#6707 closed Bug (fixed)
ManyToManyField clears and recreates all data
Reported by: | Owned by: | Loic Bistuer | |
---|---|---|---|
Component: | Database layer (models, ORM) | Version: | dev |
Severity: | Normal | Keywords: | |
Cc: | kmike84@…, sfllaw@…, jblaine@…, bradley.ayers@…, flavio.curella@…, botondus@…, info@…, info@…, cmawebsite@…, toracle@… | Triage Stage: | Accepted |
Has patch: | yes | Needs documentation: | no |
Needs tests: | no | Patch needs improvement: | no |
Easy pickings: | no | UI/UX: | no |
Description
Current ReverseManyRelatedObjectsDescriptor implement set method:
- clear all data
- set to new data.
This may cause a huge data changes, especially when using Django Admin, the default M2M field save_form_data() method use the set method to maintain m2m data from form:
def save_form_data(self, instance, data): setattr(instance, self.attname, data)
In most case we just want to add remove a small set data from m2m relaionship list. This patch use another implementation, first it delete all exist rows but not in the new data list, then only add new data which not in database.
Attachments (2)
Change History (46)
by , 17 years ago
Attachment: | django_m2m_set_method.diff added |
---|
comment:1 by , 17 years ago
Triage Stage: | Unreviewed → Design decision needed |
---|
This change runs a whole extra database query, which is far from zero cost. So each approach is better in different circumstances and there's no way to tell which one will be better ahead of time. Thus a change like this would just be changing things, not a universal improvement.
A better approach would be to track what's changed by tracking the old values before updating them, which has been suggested in another ticket. I'm not convinced that's a good idea for all fields, but it might be worthwhile for the multi-valued relations like many-to-many.
comment:2 by , 17 years ago
Yes, as you said, it's depends. And it's true the patch need a extra full database query. However when you use it in some m2m widget like the admin ones, you already do a full database query to show all choices. And the patch don't change the exist data(don't like before remove but add later.), this make sense in some situation. In one of my project, we have lot's signal hook with m2m relationship changed(with the help of #5390), each receiver have to run a heavy database logic, so we need this patch do reduce unnecessary changes.
Anyway it's a balance, not a universal improvement, I write here, but part people need it.
mtredinnick, thanks for feedback. But I didn't find the ticket you mentioned?

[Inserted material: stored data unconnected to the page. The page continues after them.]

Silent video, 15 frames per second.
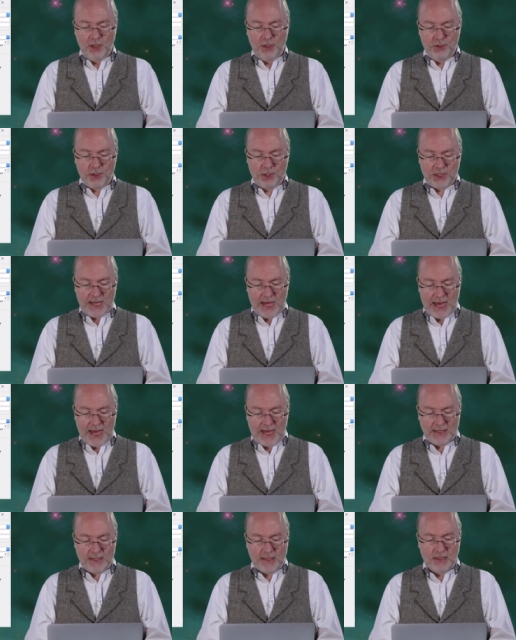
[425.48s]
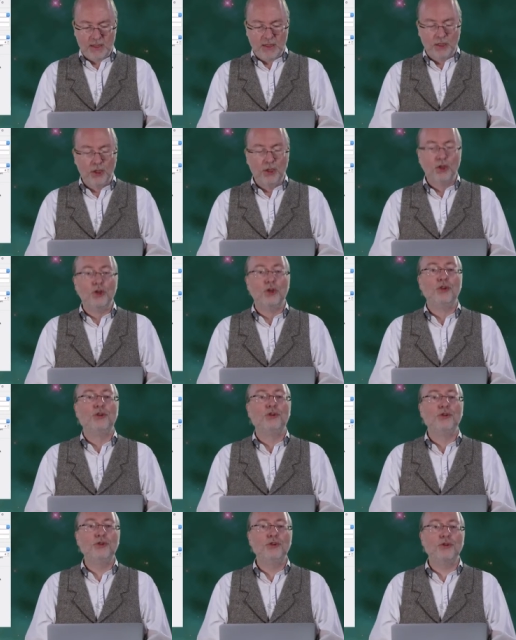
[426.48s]
you can add
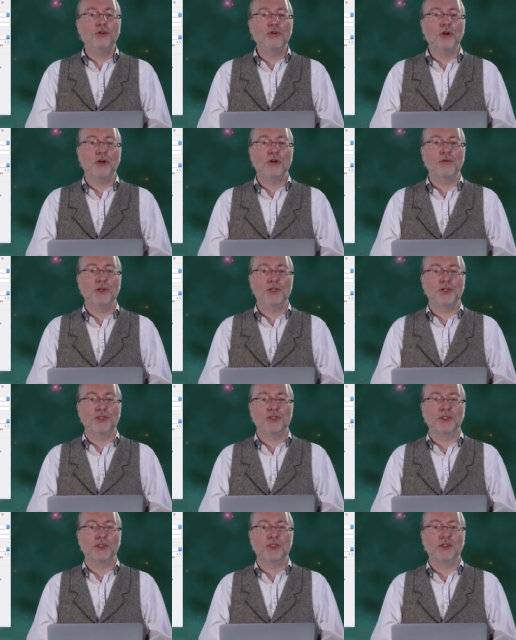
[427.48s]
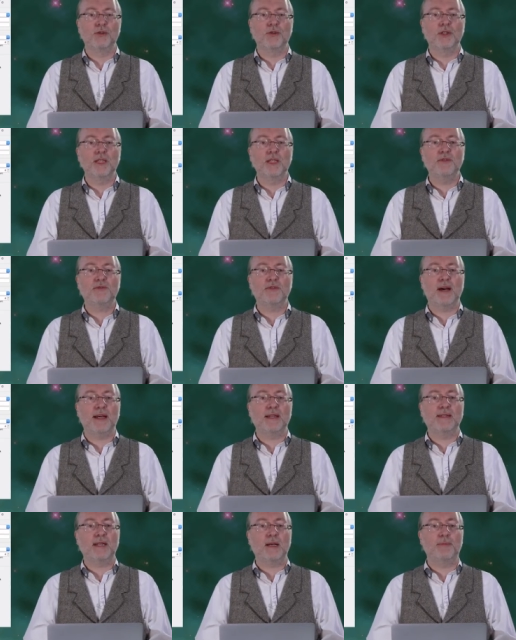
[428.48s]
new languages. So if
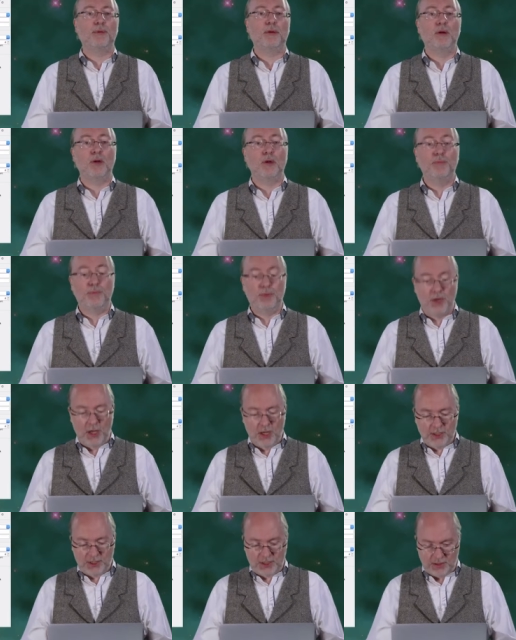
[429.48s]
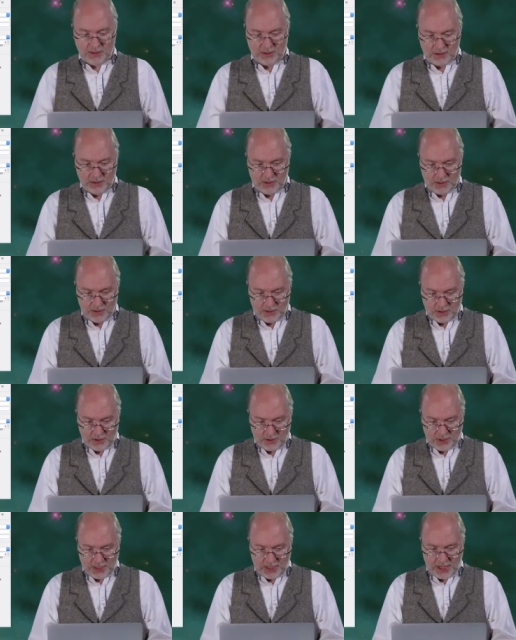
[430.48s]
I tap a plus,
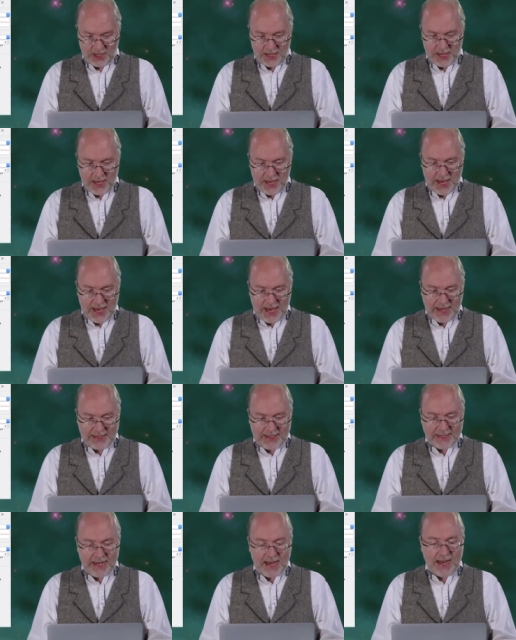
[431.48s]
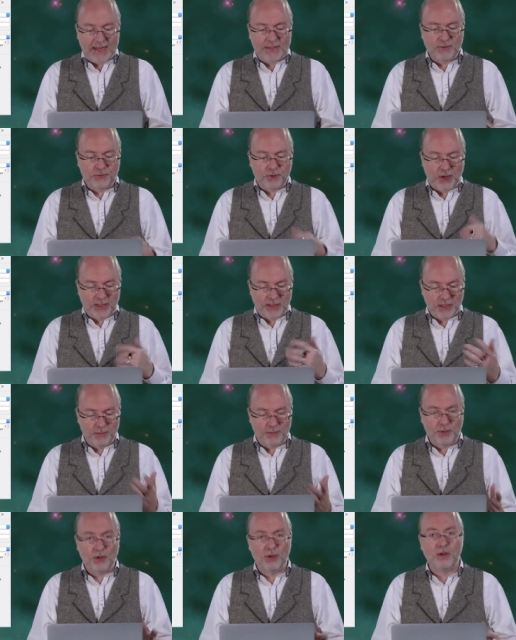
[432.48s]
okay, I can add, for
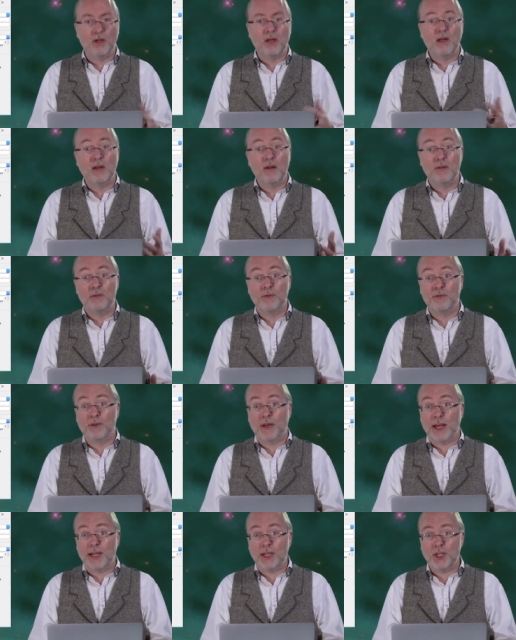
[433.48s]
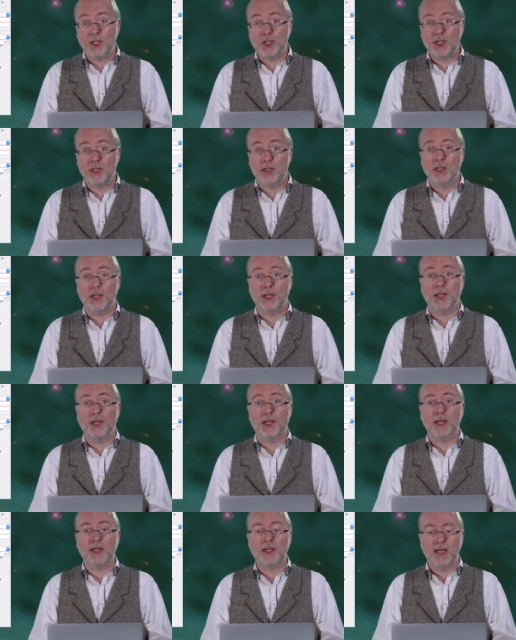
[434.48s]
example, French
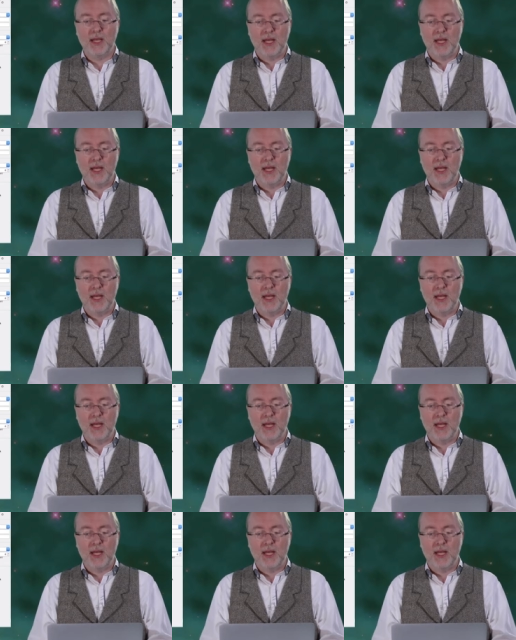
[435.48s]
here,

comment:3 by , 17 years ago
The problem is there's no way to tell when this will be better than the current behaviour. So saying "it's an improvement somtimes" doesn't help. It's also a distinct unimprovement in other cases (and is not only used in the admin, so putting in something just for that usage isn't a strong argument). For that reason I'm not in favour of making this change because it's just changing which are the worse cases. It happens it would favour your uses, but somebody's always going to have the bad side of the deal with something like this.
#4102 is the ticket I was referring to, although I'm not sure the implementation there is great because of the additional overhead. However in some cases the general idea may make sense (e.g. m2m fields). Testing and profiling is needed.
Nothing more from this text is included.